» Record excerpts
--*--
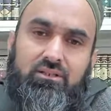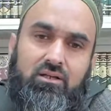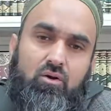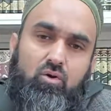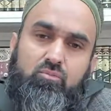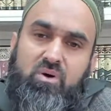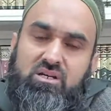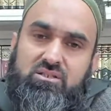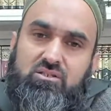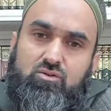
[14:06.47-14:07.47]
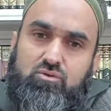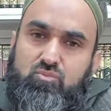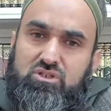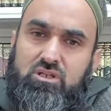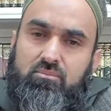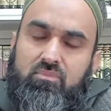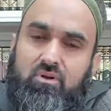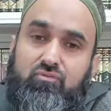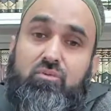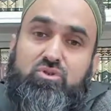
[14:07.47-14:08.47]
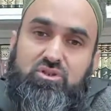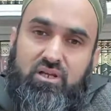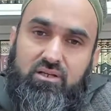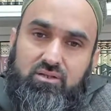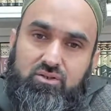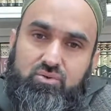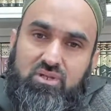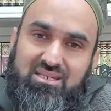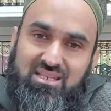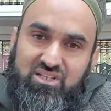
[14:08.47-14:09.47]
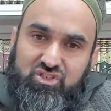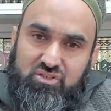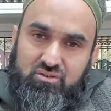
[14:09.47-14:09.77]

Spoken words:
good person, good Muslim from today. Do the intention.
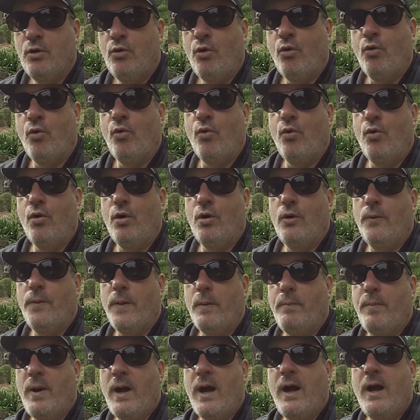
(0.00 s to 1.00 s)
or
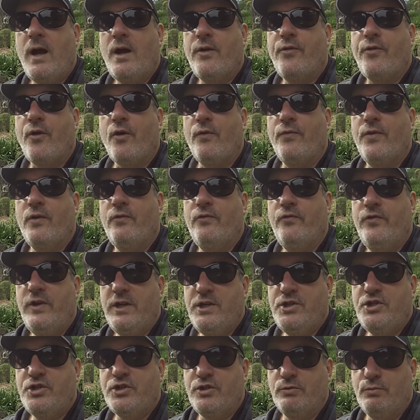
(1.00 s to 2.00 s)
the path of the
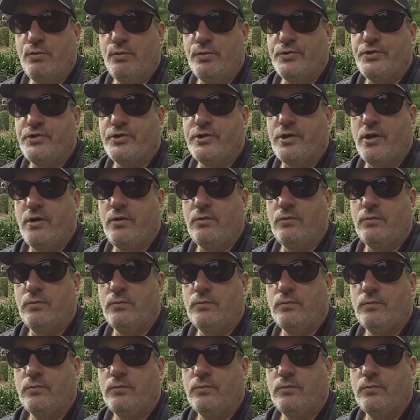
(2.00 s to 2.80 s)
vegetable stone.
--*--
» Brief
Reproduce the entire listing exactly, but omit any pictures.

» Solution to this task
[14:06.47-14:07.47]
[14:07.47-14:08.47]
[14:08.47-14:09.47]
[14:09.47-14:09.77]

Spoken words:
good person, good Muslim from today. Do the intention.
(0.00 s to 1.00 s)
or
(1.00 s to 2.00 s)
the path of the
(2.00 s to 2.80 s)
vegetable stone.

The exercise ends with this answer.